What is being asked: Please return every record exactly, with no pictures included.

The data:

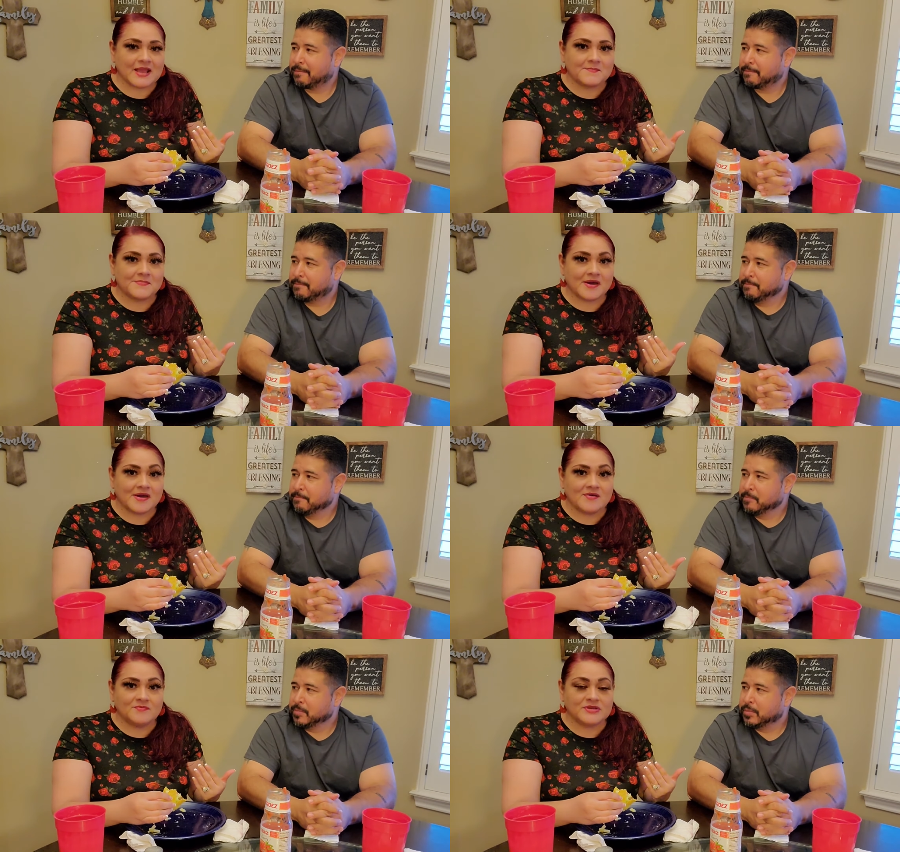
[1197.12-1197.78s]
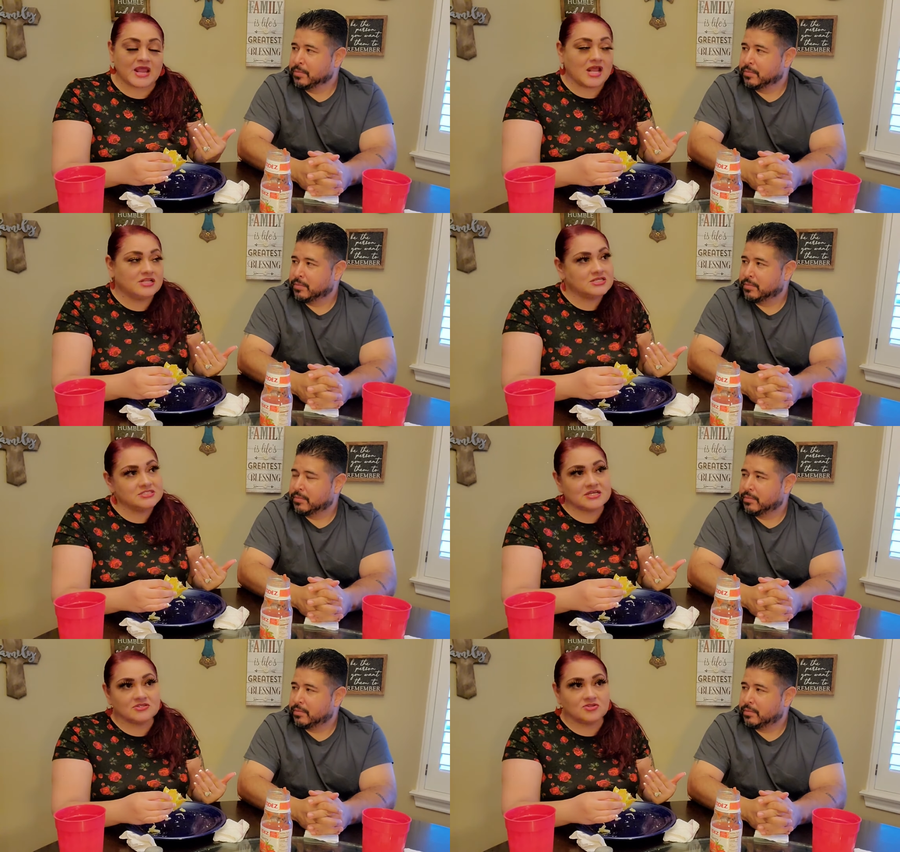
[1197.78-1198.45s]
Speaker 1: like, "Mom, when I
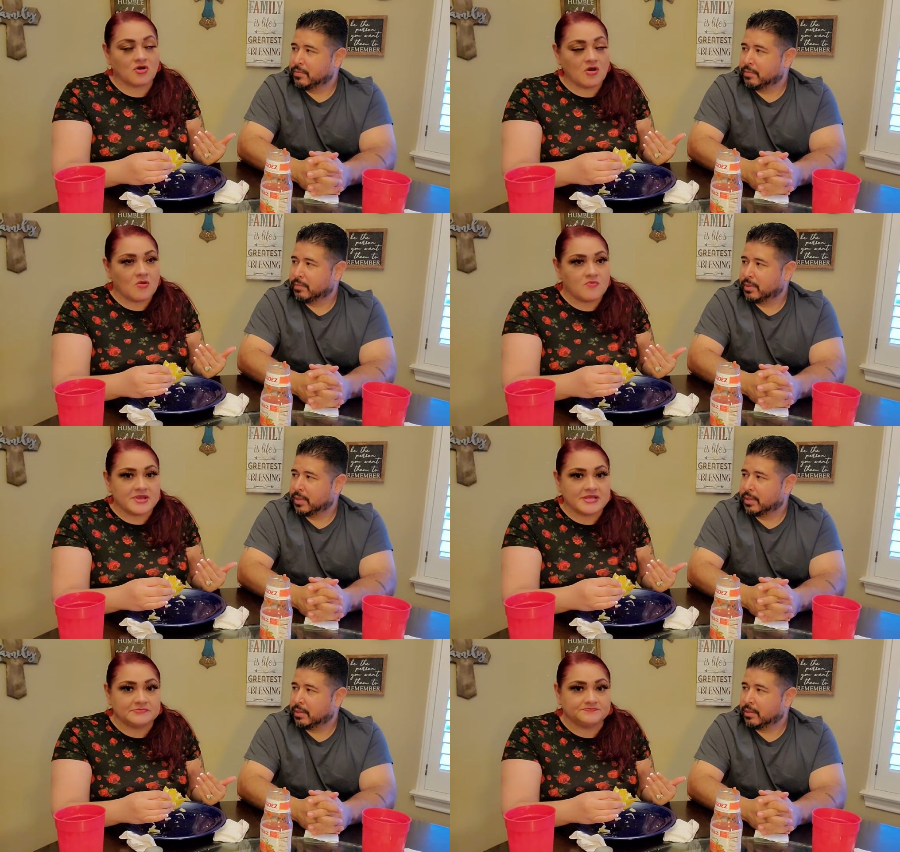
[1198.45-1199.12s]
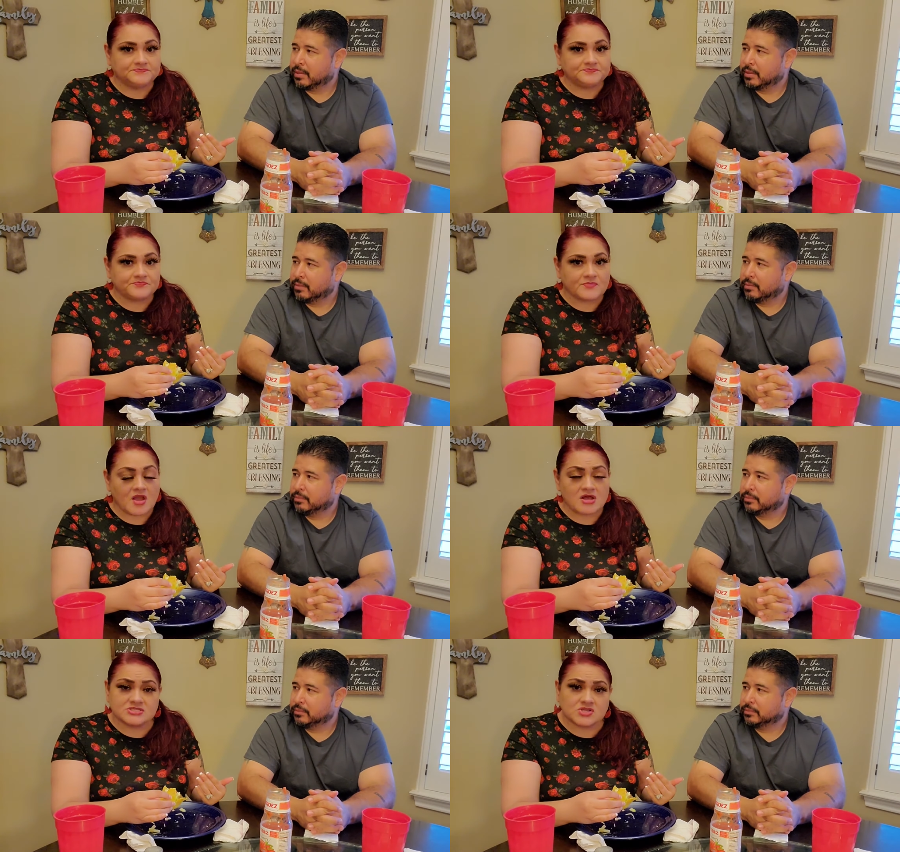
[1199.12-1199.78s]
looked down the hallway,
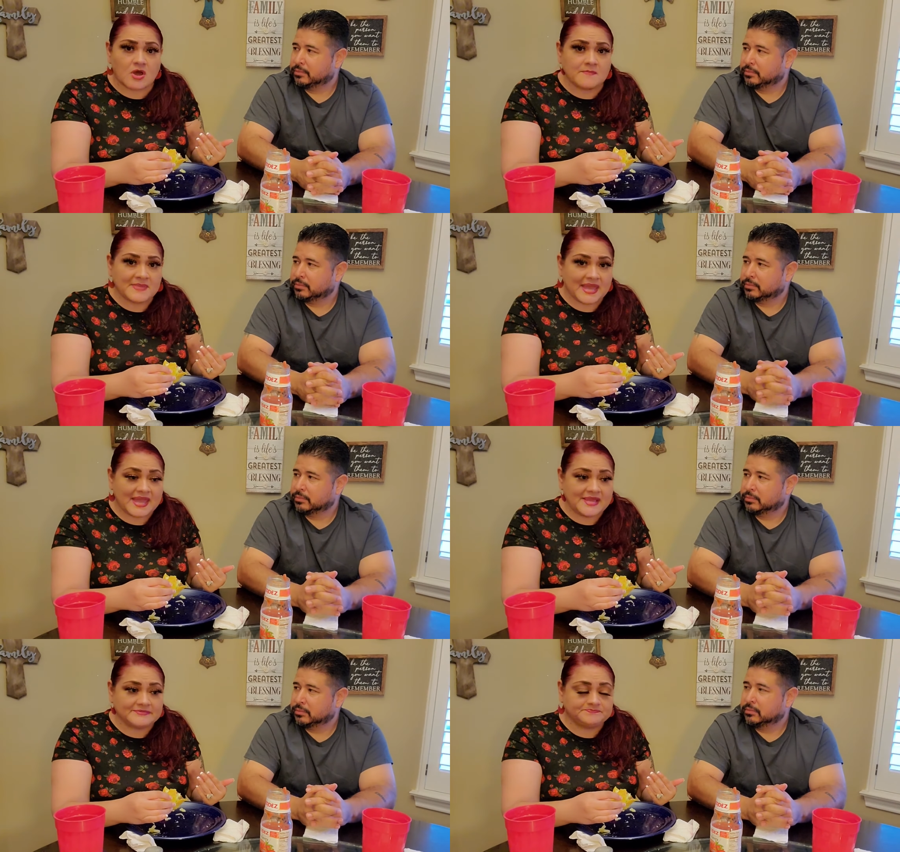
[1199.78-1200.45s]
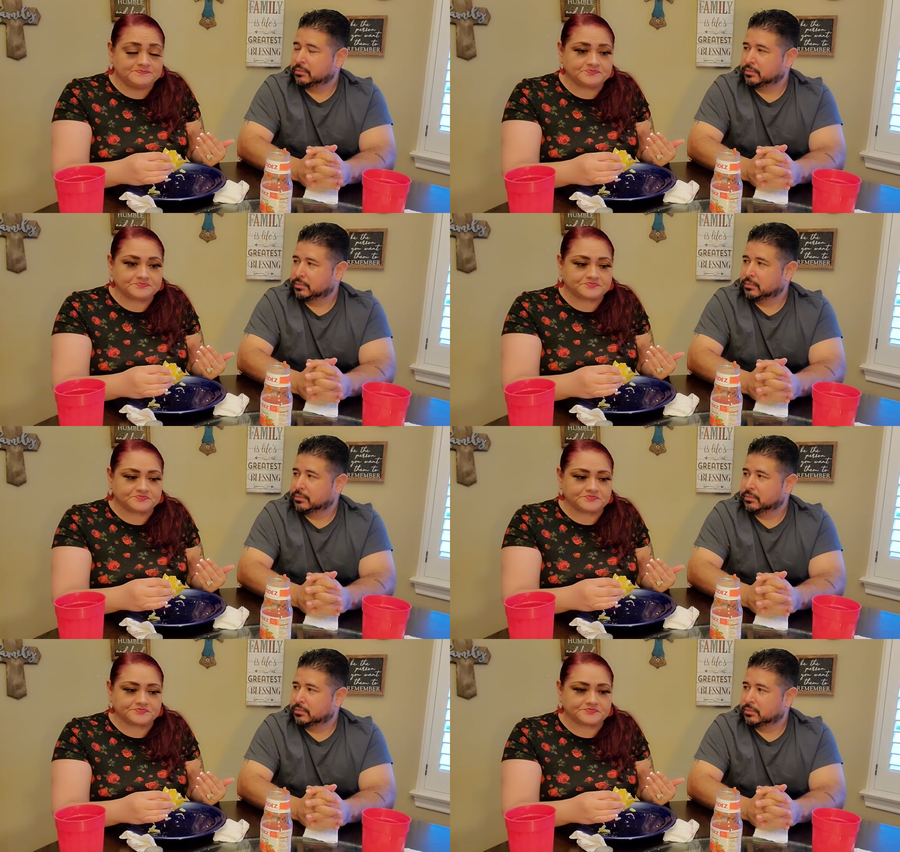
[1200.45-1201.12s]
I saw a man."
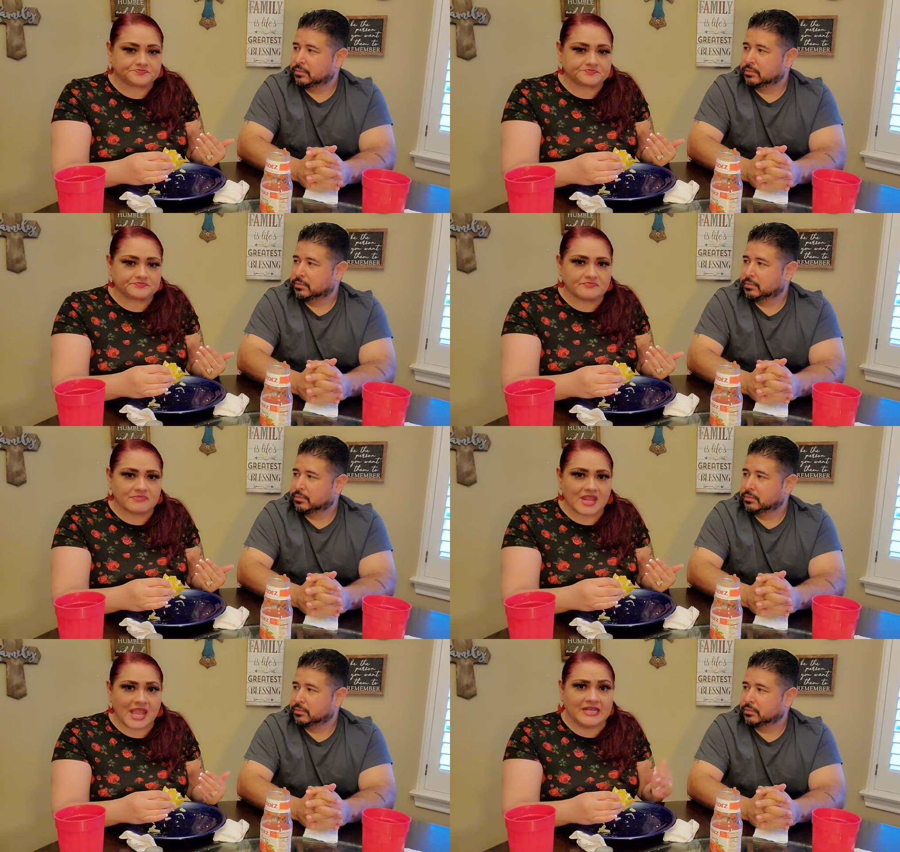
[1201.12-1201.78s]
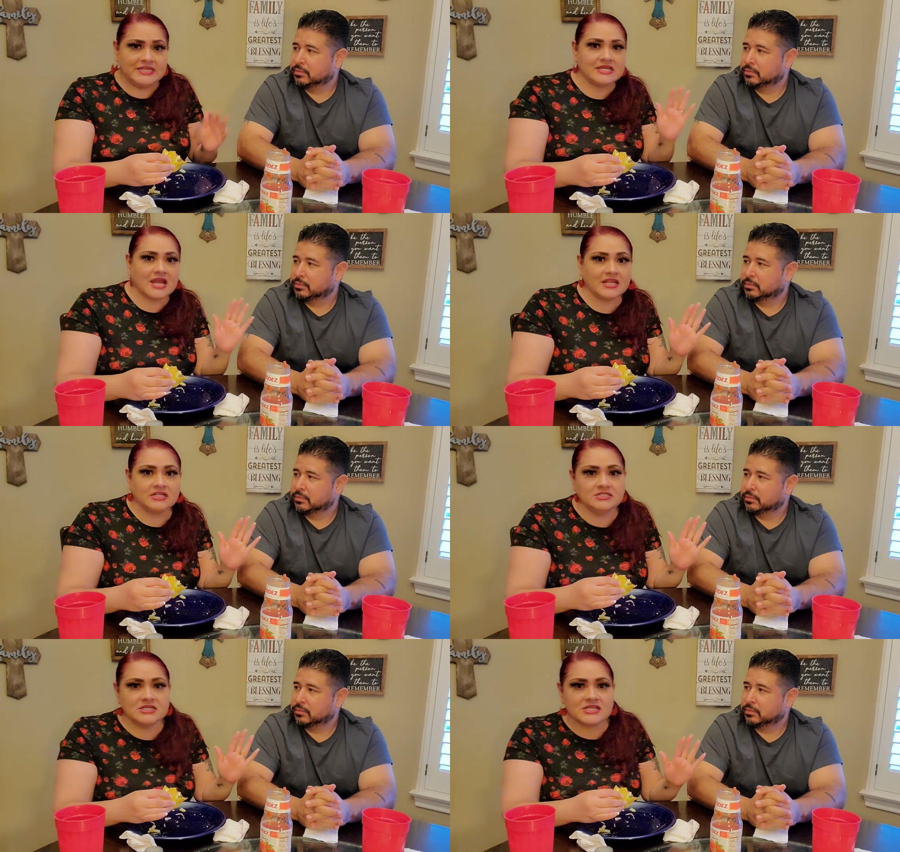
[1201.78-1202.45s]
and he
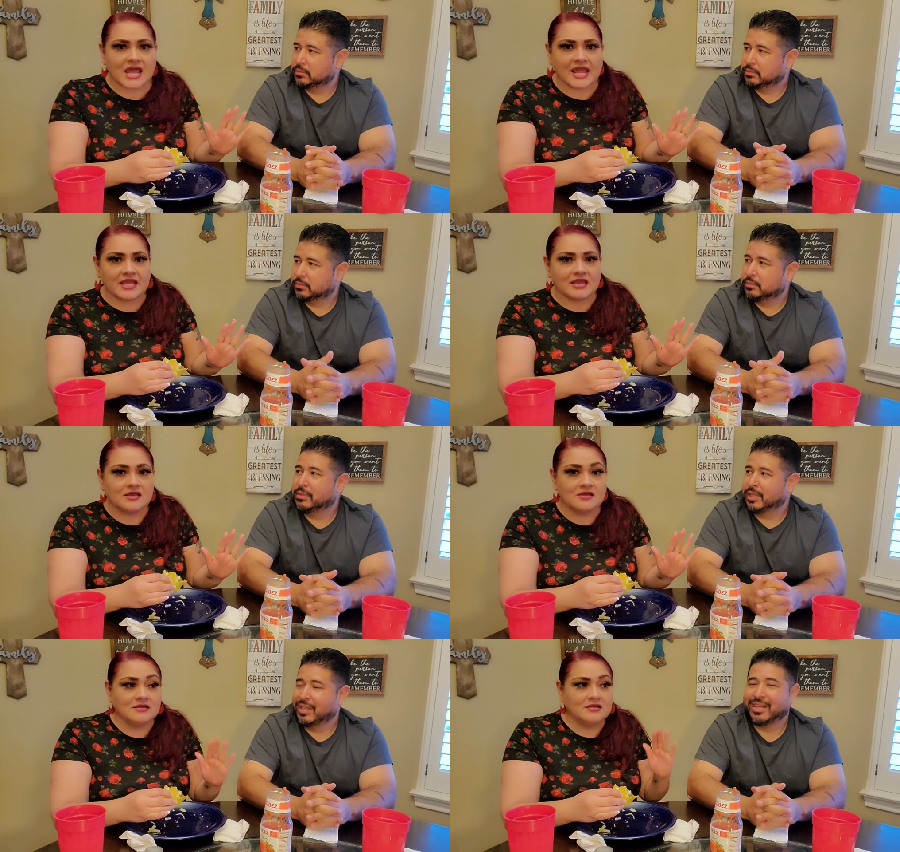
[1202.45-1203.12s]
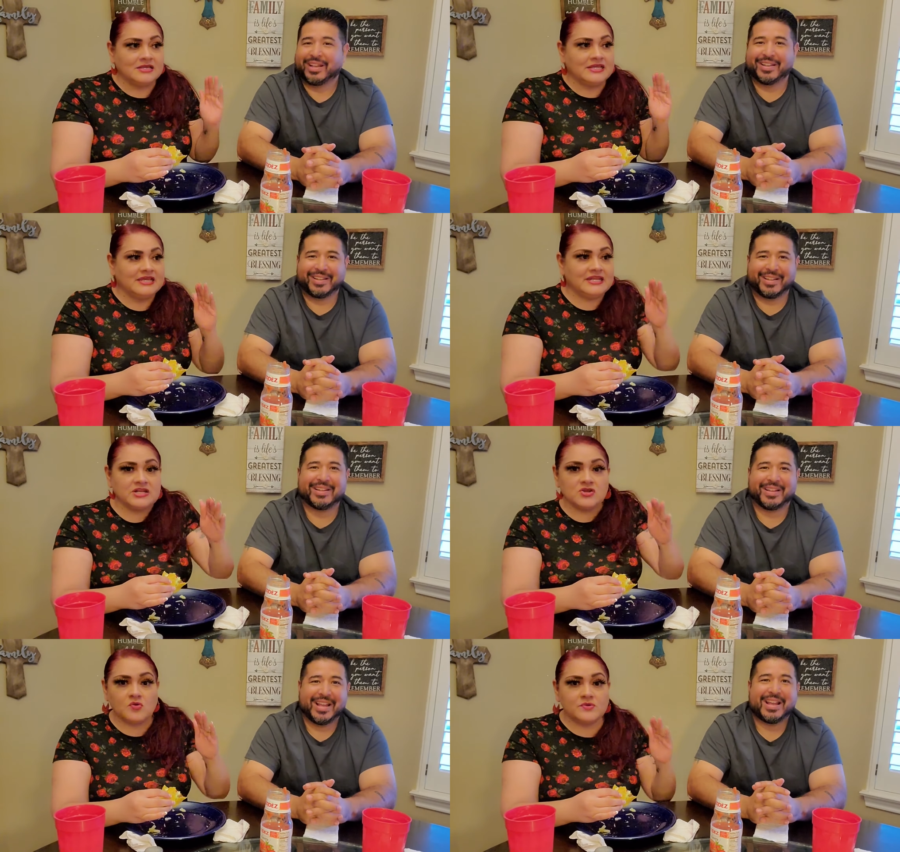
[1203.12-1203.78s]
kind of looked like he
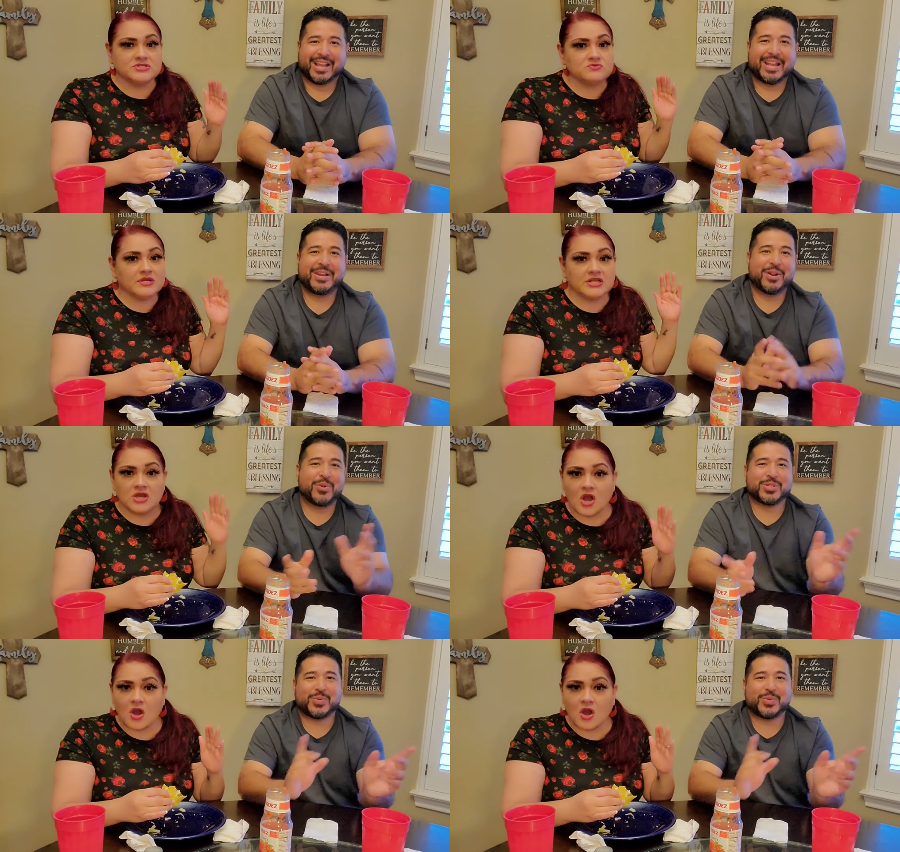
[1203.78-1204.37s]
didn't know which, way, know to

Task answer:
[1197.12-1197.78s]
[1197.78-1198.45s]
Speaker 1: like, "Mom, when I
[1198.45-1199.12s]
[1199.12-1199.78s]
looked down the hallway,
[1199.78-1200.45s]
[1200.45-1201.12s]
I saw a man."
[1201.12-1201.78s]
[1201.78-1202.45s]
and he
[1202.45-1203.12s]
[1203.12-1203.78s]
kind of looked like he
[1203.78-1204.37s]
didn't know which, way, know to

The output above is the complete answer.